*** Opening of Records to use ***
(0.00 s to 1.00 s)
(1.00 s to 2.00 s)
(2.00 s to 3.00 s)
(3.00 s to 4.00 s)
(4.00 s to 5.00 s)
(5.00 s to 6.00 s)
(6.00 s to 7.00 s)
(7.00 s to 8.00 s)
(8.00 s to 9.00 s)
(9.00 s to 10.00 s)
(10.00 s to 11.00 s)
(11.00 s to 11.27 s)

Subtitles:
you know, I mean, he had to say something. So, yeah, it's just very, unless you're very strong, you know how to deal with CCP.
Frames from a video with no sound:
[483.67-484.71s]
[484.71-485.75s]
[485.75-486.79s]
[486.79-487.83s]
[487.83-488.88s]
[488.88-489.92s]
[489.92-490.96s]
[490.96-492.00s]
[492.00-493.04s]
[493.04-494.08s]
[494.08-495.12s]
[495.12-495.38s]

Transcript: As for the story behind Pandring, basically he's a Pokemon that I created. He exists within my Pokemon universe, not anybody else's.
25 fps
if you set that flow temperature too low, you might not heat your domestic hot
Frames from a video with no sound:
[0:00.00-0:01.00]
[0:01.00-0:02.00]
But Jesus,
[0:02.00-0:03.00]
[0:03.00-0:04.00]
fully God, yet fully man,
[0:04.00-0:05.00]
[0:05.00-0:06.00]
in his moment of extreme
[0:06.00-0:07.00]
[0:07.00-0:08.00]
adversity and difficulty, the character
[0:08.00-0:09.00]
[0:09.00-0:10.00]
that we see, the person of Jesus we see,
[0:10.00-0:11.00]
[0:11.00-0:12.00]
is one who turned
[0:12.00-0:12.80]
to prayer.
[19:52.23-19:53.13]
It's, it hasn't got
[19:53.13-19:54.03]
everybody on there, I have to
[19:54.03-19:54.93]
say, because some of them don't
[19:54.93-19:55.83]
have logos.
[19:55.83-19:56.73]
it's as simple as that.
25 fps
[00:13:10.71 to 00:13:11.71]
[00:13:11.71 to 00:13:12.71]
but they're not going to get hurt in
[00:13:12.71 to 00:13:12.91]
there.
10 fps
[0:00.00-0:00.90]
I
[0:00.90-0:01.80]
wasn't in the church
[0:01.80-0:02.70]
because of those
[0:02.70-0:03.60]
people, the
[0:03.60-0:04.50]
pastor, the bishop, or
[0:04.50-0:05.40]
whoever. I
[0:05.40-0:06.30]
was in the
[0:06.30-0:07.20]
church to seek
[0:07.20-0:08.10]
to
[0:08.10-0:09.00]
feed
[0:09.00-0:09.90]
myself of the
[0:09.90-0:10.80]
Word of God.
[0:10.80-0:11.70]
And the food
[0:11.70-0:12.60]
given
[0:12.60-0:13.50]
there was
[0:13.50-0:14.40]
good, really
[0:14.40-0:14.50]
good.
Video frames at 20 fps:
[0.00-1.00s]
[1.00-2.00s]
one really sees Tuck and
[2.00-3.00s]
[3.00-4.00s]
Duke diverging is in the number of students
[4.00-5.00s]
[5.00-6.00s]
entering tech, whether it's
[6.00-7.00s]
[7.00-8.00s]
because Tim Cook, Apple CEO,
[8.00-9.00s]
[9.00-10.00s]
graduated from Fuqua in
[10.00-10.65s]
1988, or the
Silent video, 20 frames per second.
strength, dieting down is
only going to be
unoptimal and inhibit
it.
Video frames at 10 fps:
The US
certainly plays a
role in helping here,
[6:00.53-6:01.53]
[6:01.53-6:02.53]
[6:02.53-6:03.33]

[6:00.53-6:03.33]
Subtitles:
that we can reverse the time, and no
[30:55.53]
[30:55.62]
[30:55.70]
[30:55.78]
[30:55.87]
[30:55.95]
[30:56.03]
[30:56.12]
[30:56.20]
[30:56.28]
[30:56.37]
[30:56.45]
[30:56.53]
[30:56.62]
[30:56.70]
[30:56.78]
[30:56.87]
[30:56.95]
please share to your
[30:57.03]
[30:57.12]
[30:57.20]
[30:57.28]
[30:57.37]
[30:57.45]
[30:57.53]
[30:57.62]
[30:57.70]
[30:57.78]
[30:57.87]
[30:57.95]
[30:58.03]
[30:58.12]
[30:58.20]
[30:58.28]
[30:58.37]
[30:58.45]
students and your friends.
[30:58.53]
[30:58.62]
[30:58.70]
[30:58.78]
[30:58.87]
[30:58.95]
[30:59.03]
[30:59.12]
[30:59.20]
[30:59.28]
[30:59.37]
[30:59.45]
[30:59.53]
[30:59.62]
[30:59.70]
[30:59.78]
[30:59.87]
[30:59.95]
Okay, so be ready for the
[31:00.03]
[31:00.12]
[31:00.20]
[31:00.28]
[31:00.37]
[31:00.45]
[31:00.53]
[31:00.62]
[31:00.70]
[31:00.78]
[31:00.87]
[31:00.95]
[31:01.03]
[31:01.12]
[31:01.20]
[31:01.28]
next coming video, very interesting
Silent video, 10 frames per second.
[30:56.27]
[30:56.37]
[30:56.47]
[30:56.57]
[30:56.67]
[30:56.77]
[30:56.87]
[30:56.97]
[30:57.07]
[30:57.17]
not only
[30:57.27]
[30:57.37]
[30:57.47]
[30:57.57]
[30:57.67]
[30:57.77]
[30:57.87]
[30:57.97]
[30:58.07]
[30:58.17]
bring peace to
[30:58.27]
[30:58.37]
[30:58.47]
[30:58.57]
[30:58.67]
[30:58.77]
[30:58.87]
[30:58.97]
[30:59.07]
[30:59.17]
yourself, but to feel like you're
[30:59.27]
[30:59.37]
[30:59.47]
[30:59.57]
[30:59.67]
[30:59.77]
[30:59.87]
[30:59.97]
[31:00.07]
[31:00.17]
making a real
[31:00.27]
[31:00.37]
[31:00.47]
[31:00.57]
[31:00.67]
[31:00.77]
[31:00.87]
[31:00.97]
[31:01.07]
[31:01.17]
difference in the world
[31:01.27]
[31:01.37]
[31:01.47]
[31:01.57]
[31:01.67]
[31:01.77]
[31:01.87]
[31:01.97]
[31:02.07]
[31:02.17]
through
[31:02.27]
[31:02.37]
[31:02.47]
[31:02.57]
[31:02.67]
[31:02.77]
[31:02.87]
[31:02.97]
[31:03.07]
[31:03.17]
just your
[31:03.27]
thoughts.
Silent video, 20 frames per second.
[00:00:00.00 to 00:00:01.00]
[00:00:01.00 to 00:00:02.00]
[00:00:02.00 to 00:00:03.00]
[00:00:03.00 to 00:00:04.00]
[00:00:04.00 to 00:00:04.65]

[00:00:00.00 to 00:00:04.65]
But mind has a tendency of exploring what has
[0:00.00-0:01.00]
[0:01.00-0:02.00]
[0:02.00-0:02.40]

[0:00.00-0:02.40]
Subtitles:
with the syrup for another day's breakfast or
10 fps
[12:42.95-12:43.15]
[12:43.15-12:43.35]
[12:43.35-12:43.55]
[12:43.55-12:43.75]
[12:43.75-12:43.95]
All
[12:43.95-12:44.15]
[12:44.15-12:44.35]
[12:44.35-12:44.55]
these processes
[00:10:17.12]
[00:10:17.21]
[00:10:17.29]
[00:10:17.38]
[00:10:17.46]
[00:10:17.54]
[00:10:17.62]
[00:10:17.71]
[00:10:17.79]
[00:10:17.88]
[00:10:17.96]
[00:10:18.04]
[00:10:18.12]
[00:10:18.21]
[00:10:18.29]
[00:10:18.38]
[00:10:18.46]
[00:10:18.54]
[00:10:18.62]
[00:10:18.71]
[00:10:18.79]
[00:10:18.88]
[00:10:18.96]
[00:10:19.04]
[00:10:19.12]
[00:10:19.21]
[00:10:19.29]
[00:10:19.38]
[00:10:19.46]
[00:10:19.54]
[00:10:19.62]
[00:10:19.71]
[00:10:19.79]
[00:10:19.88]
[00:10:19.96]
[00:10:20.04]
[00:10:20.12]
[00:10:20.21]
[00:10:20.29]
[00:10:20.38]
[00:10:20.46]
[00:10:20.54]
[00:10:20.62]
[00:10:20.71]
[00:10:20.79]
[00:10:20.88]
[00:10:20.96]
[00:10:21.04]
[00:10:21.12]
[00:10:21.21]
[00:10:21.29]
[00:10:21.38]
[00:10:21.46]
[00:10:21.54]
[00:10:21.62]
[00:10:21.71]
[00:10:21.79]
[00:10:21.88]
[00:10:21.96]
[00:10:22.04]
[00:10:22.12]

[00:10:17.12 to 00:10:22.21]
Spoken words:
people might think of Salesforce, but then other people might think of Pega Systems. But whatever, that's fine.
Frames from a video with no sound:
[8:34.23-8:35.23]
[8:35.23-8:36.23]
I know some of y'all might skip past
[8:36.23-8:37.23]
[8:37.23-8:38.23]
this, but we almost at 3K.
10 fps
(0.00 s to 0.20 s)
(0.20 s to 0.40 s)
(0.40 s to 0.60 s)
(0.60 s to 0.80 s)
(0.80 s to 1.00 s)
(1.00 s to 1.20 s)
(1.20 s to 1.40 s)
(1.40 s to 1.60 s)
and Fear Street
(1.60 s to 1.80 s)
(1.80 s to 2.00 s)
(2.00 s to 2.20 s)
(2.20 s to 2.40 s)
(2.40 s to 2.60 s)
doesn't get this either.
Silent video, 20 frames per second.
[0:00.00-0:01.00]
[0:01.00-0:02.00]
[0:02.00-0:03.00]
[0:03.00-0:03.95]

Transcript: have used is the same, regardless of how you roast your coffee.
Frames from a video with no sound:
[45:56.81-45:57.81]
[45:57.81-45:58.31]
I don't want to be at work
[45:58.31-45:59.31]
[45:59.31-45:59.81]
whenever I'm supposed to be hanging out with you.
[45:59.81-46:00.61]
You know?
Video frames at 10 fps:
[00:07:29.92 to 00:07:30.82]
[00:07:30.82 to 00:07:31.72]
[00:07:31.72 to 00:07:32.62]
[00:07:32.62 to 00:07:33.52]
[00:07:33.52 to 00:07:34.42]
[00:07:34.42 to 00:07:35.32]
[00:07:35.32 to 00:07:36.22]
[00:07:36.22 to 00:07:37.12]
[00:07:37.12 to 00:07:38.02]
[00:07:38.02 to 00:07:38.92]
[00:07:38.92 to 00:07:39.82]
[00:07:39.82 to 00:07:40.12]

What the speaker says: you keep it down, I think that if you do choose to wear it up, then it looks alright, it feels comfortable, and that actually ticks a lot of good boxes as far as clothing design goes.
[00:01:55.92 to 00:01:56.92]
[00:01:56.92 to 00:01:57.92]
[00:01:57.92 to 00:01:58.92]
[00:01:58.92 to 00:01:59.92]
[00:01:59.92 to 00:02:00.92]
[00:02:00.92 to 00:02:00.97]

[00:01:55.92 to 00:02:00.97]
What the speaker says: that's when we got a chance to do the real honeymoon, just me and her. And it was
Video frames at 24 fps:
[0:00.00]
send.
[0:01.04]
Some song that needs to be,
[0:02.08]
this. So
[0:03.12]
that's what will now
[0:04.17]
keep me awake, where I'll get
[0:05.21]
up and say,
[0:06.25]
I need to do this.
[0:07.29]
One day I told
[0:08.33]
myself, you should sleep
*** Close of Records to use ***
**What the task asks**
Exactly as written, please reproduce the lines from the first line of the data to the line containing "(11.00 s to 11.27 s)", inclusive, and nothing else.

**Response**
(0.00 s to 1.00 s)
(1.00 s to 2.00 s)
(2.00 s to 3.00 s)
(3.00 s to 4.00 s)
(4.00 s to 5.00 s)
(5.00 s to 6.00 s)
(6.00 s to 7.00 s)
(7.00 s to 8.00 s)
(8.00 s to 9.00 s)
(9.00 s to 10.00 s)
(10.00 s to 11.00 s)
(11.00 s to 11.27 s)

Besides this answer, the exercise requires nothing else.